• **Description of the task**
When a picture appears in the listing, leave it out and copy the rest exactly as it stands.
[Given records — start]
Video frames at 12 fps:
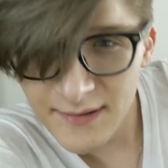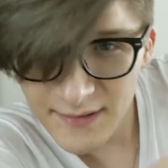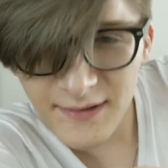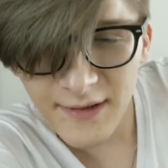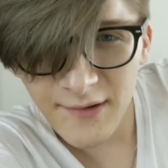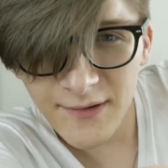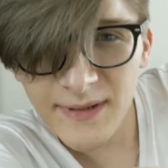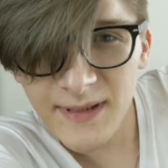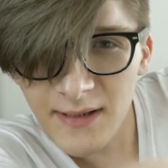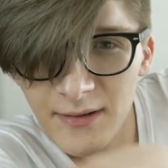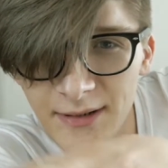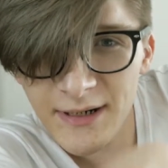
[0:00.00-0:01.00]
Though
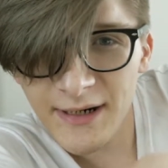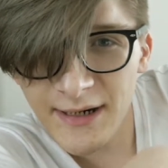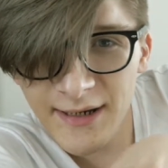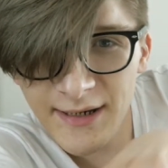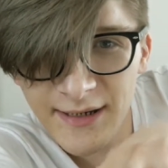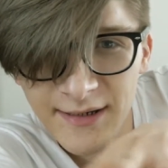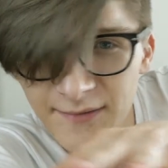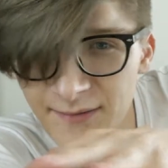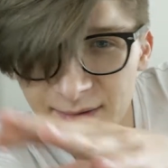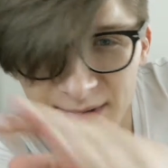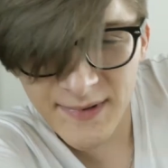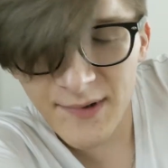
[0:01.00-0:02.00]
still, I
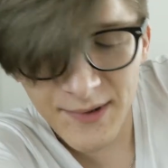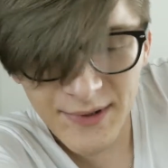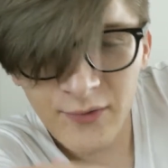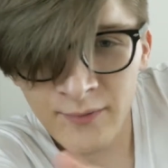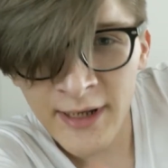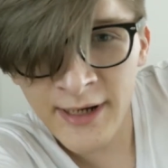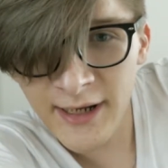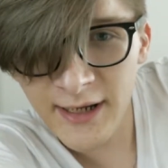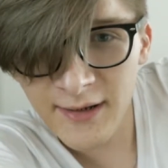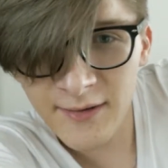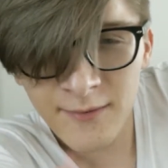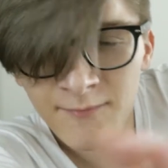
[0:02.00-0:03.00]
saw so
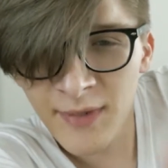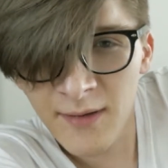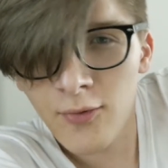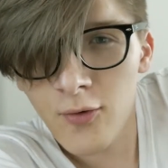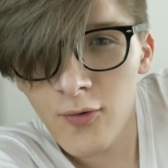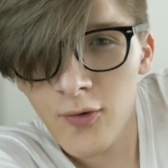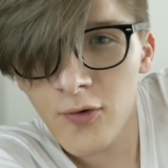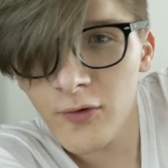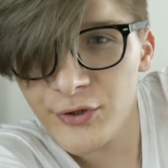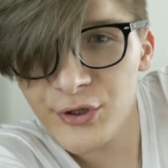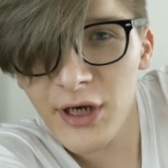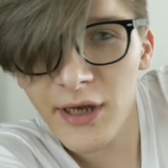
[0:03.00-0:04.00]
many people
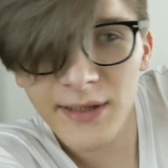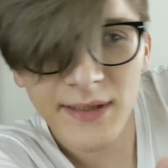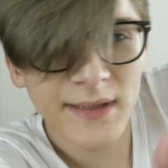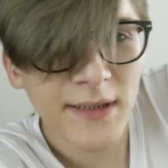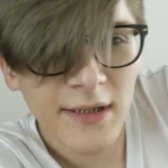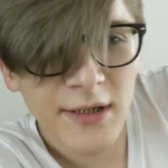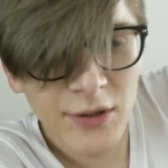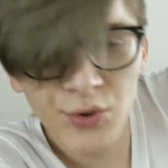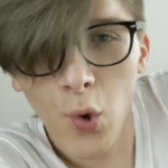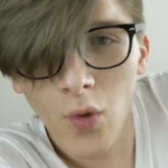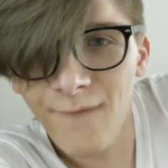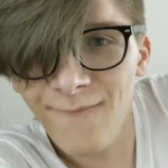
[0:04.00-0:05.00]
who just
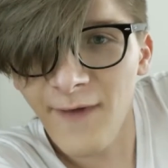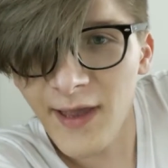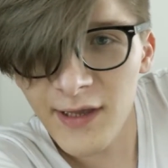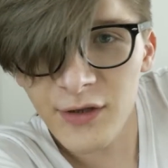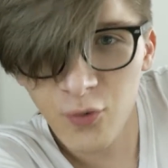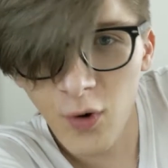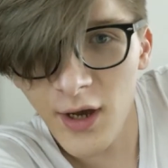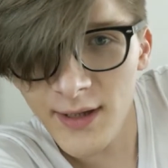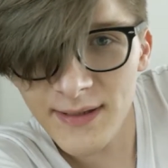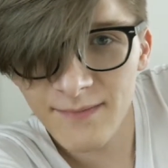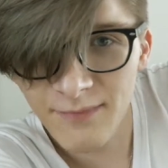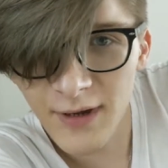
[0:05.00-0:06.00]
don't think
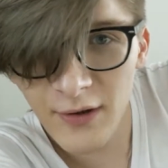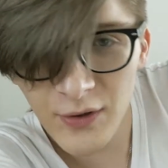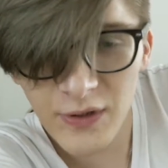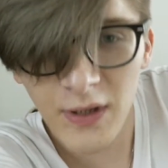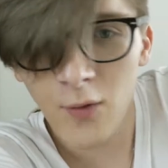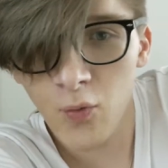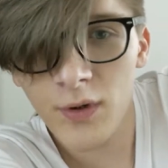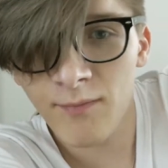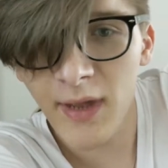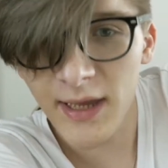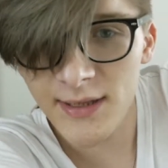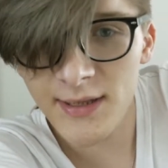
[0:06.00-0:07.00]
twice about what
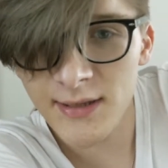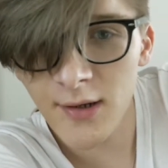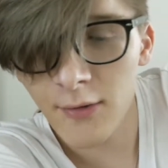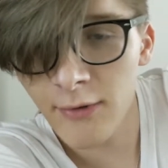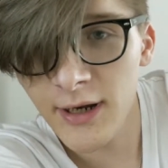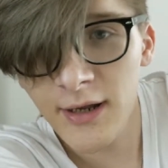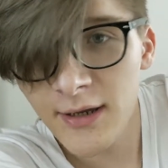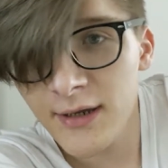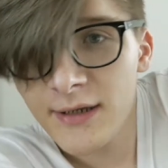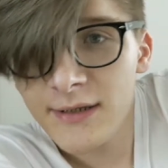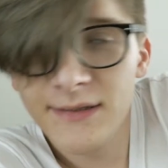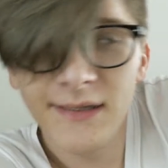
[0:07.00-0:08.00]
makes a story,
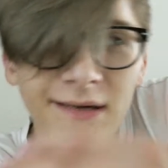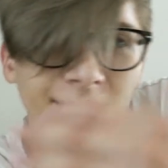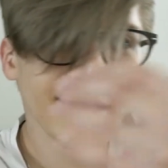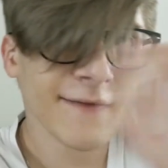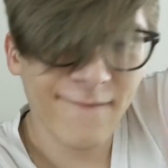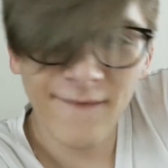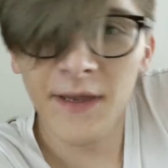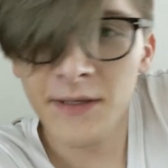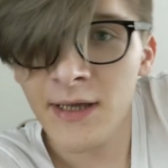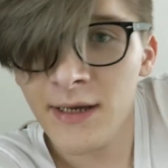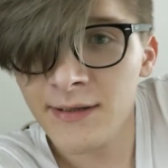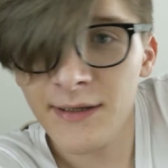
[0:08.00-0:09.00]
that I
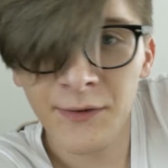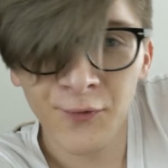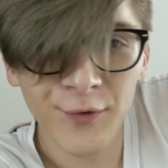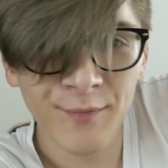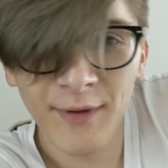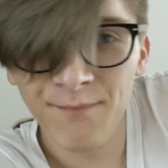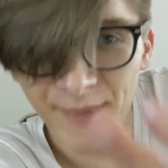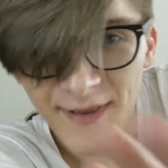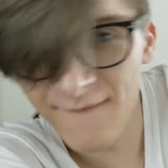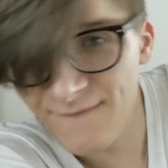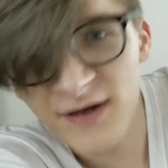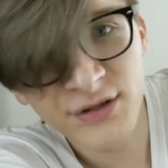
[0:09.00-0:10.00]
think that it would be
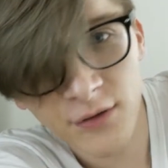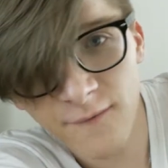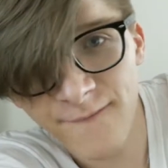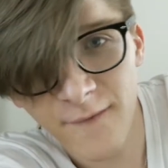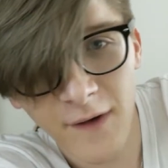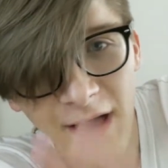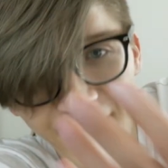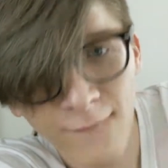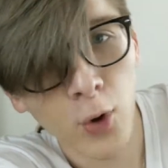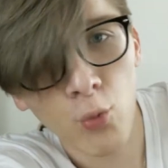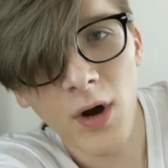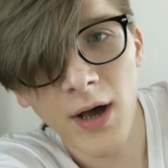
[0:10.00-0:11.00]
beneficial for
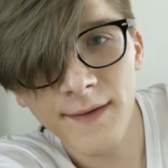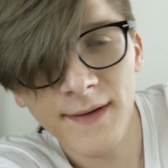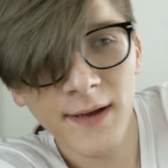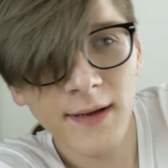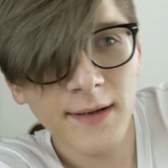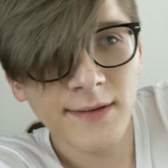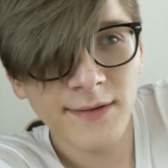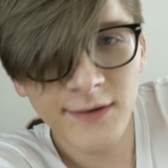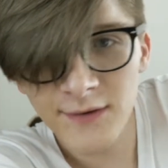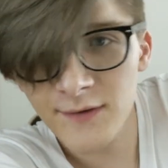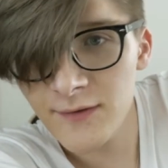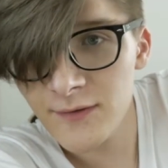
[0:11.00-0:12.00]
everyone
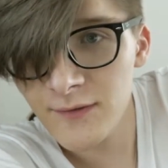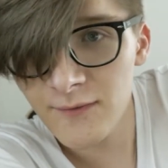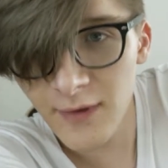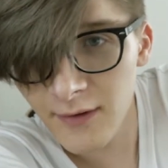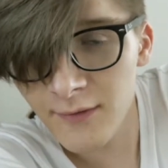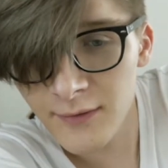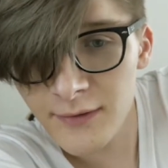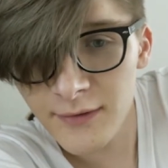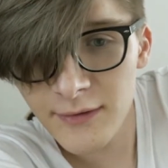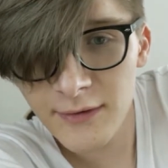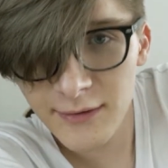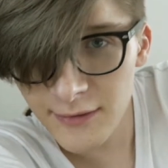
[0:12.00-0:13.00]
to, well,
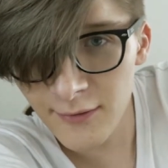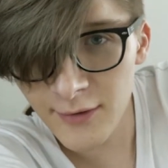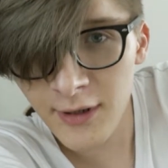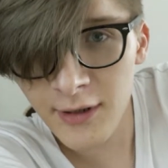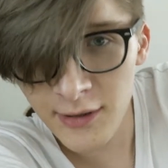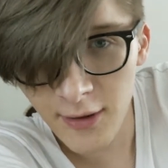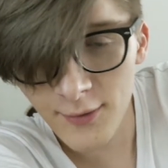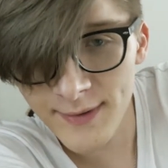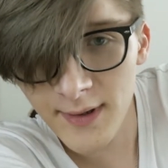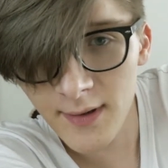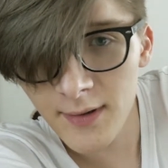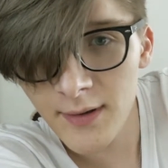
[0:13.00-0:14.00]
look
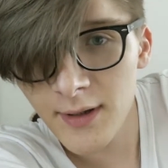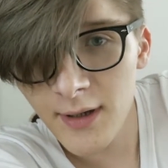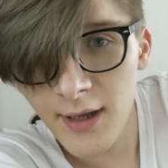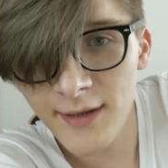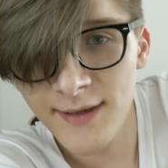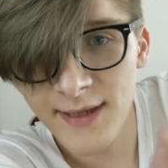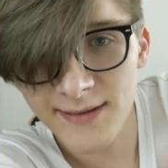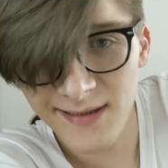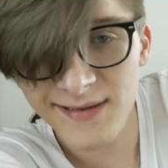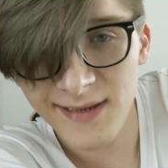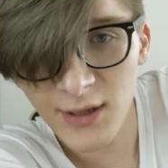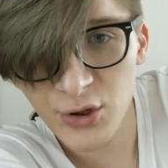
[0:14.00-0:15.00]
closer at these
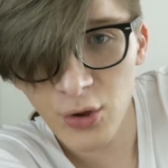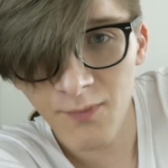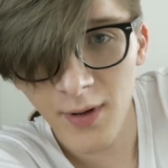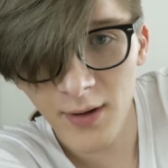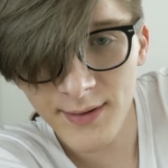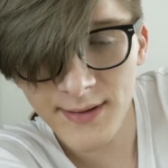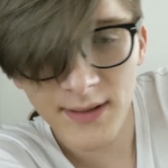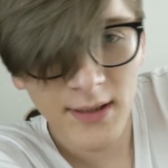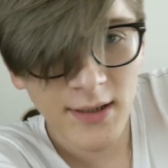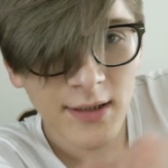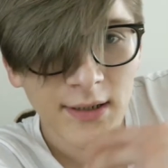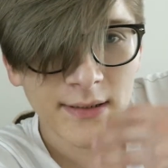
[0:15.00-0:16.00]
essential parts.
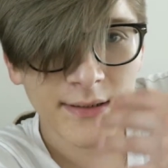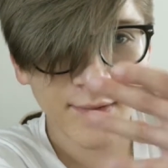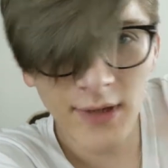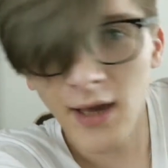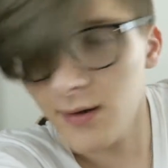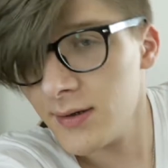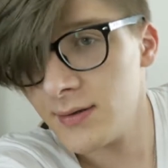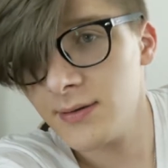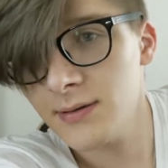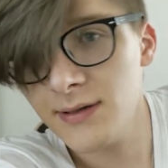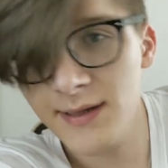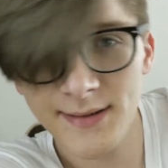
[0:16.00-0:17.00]
So yeah,
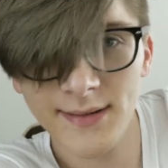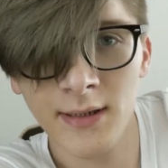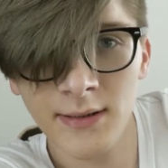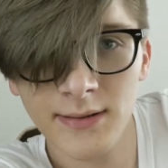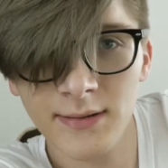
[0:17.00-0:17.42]
let's start.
[Given records — finish]
• **Solution to the exercise**
Video frames at 12 fps:
[0:00.00-0:01.00]
Though
[0:01.00-0:02.00]
still, I
[0:02.00-0:03.00]
saw so
[0:03.00-0:04.00]
many people
[0:04.00-0:05.00]
who just
[0:05.00-0:06.00]
don't think
[0:06.00-0:07.00]
twice about what
[0:07.00-0:08.00]
makes a story,
[0:08.00-0:09.00]
that I
[0:09.00-0:10.00]
think that it would be
[0:10.00-0:11.00]
beneficial for
[0:11.00-0:12.00]
everyone
[0:12.00-0:13.00]
to, well,
[0:13.00-0:14.00]
look
[0:14.00-0:15.00]
closer at these
[0:15.00-0:16.00]
essential parts.
[0:16.00-0:17.00]
So yeah,
[0:17.00-0:17.42]
let's start.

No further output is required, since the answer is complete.